Generalissimo Francisco Franco is still dead. We are not sure about Hosni Mubarak.

20-200 hindsight? John Boehner criticized Obama’s new immigration policy saying it will “make it much more difficult for us to work in a bipartisan way to get to a permanent solution.” on the Dream Act. But in April, Boehner said “We’re operating in a very hostile political environment. To deal with a very difficult issue like this, I think it would be difficult at best.”

Alec Baldwin is facing allegations he punched a NY Daily News photographer yesterday morning. Well, and who saw that one coming? Next we’ll hear that Lindsay Lohan was in a car accident.

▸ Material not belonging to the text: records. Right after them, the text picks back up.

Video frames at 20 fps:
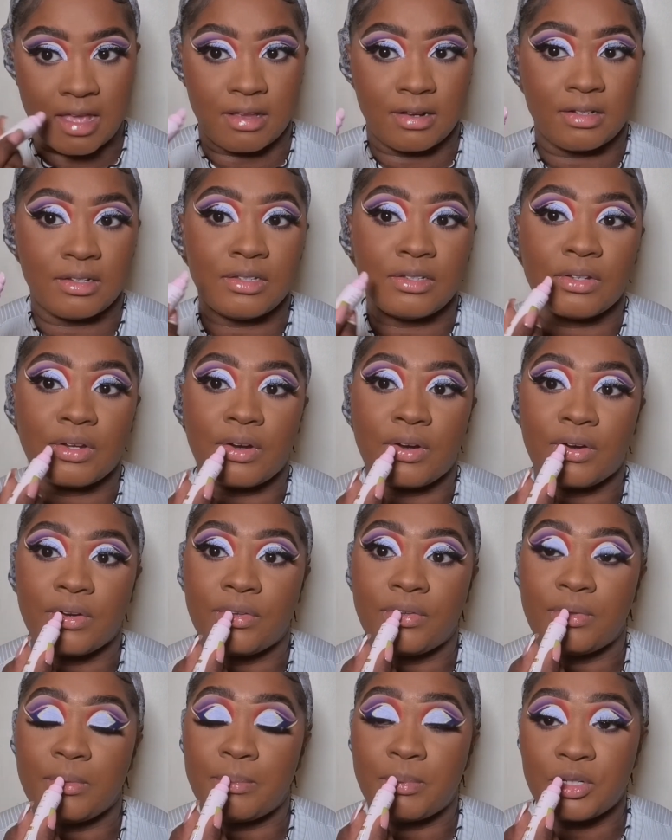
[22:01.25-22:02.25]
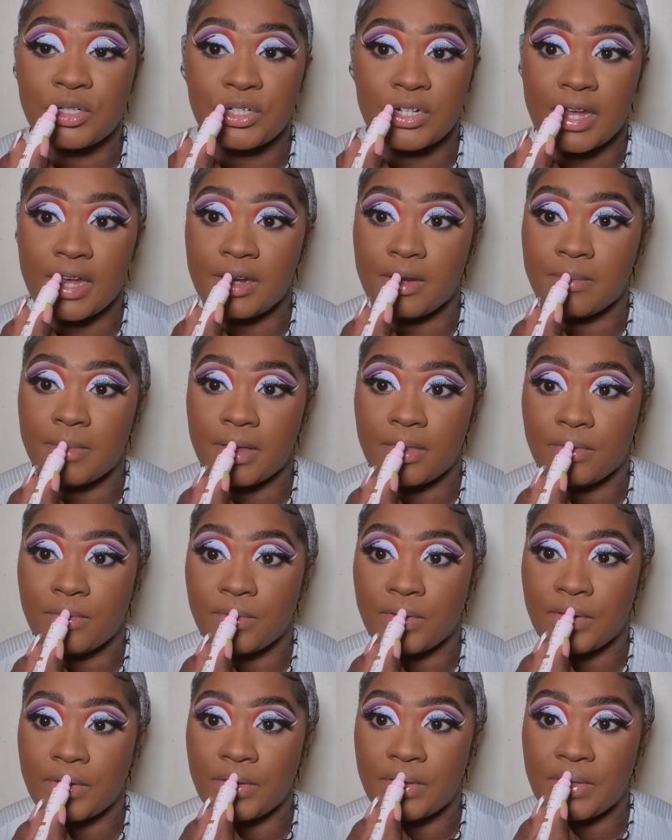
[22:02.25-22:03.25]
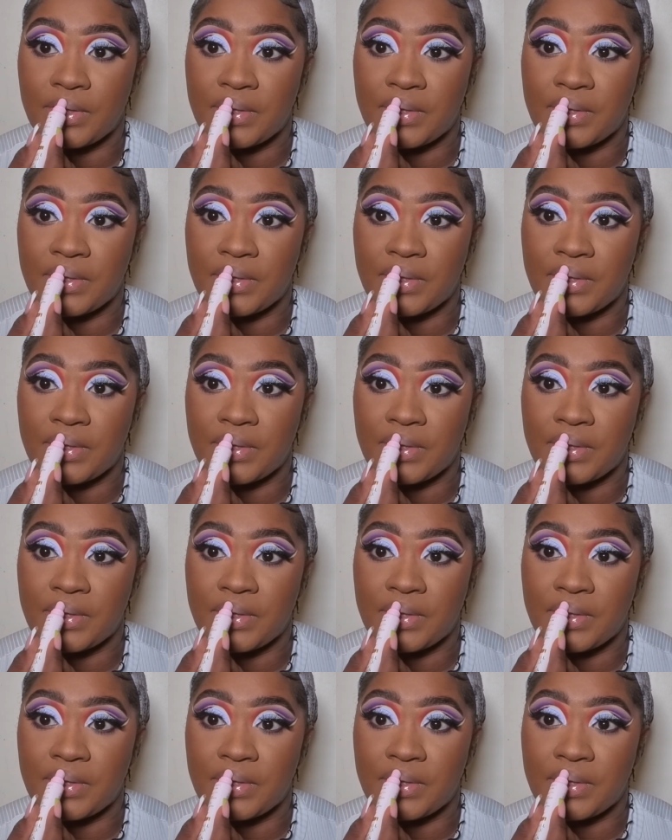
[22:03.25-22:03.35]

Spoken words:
These are super shiny, by the way.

Ohio State star Jared Sullinger apparently has been medically flagged by NBA doctors who worry about issues with his back. Wow. This is the kind of thing that normally would have come out only after he was drafted by the Golden State Warriors. –


A nude model who was arrested for posing in body-paint in Time Square is now suing the city claiming her civil rights were violated.  This might be the first case in recorded history where men fight to get into jury duty.

Congrats to Ann Romney for having a horse going to the Olympics to compete in dressage. But can you image the outcry from the GOP if the Obamas had a daughter competing in “elite” equestrian events?


It’s happened again – A woman was kicked off Southwest Airlines for showing too much cleavage. She ended up with an apology from the airline, and a lot of messages from men who wanted to know the number and date of her next flight.

(And back on the bus to hell note, Augie adds – “I always like to sit next to women with an abundance of cleavage for safety reasons. .. in case of an emergency water landing.”